REVIEW: Thorns of War by João F. Silva

João F. Silva is back and better than ever in Thorns of War, a mind bending sequel that takes the visionary Smokesmiths series to incredible new heights. Equal parts action-packed and introspective, this story is a surprisingly brutal punch to the gut in all the best ways.

Thorns of WarThorns of War picks up a couple of weeks after the explosive ending of Seeds of War, continuing the harrowing tale of all our favourite, and not so favourite, broken and lost souls. The stakes are higher than ever before, and soon nothing and no one is proven to be safe when caught in a war led by the whims of the gods.

Now, it had been a while since I had read book 1, so I was quite nervous to see how I would fare getting back into this world without doing a re-read first. Luckily, Silva has graced us all with a brilliant ‘The Story So Far section (thank all that is holy), though I’d dare to say that I wouldn’t even have needed that after all. Silva eases the reader back into the world with effortless grace, and it took me exactly one page to remember why I loved this story so much in the first place.

Honestly, I don’t want to disregard the brilliance of Seeds of War, but there is simply no denying that Thorns of War is just a step up in every single way imaginable. The scope of the story and world (or should I say worlds?) expand exponentially without it feeling overwhelming, the lore deepens in the most enticing ways, the complex characters and their unconventional interpersonal relationships become even more compelling, and epicness honestly just drips off the page as smoke magic is being wielded in new and jaw-dropping ways.
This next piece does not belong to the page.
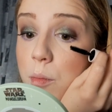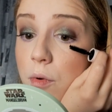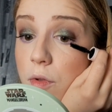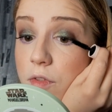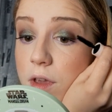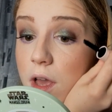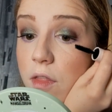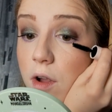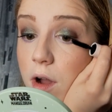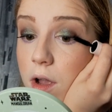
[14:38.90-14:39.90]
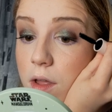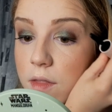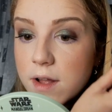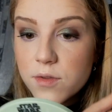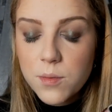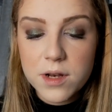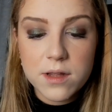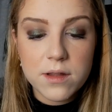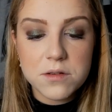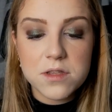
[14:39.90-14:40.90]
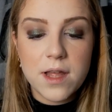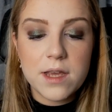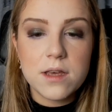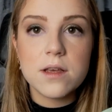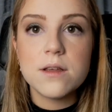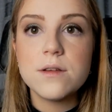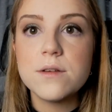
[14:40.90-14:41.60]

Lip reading: Pull together. That's what it looks like.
Compared to its predecessor, there is a bit more action in the early stages of this novel, but overall it is still a deliciously slow-burn and character-driven narrative.  Especially Gimlore and Solvi’s tumultuous journeys in Thorns of War really pulled on my heartstrings, and I was not ready for the heartache I would feel for them. Themes of motherhood, trauma, loss, grief, guilt, regret, redemption, and healing are explored in such a painfully raw yet beautifully tender way through their eyes, giving this story a level of emotional depth that I was not ready for, yet welcomed with open arms.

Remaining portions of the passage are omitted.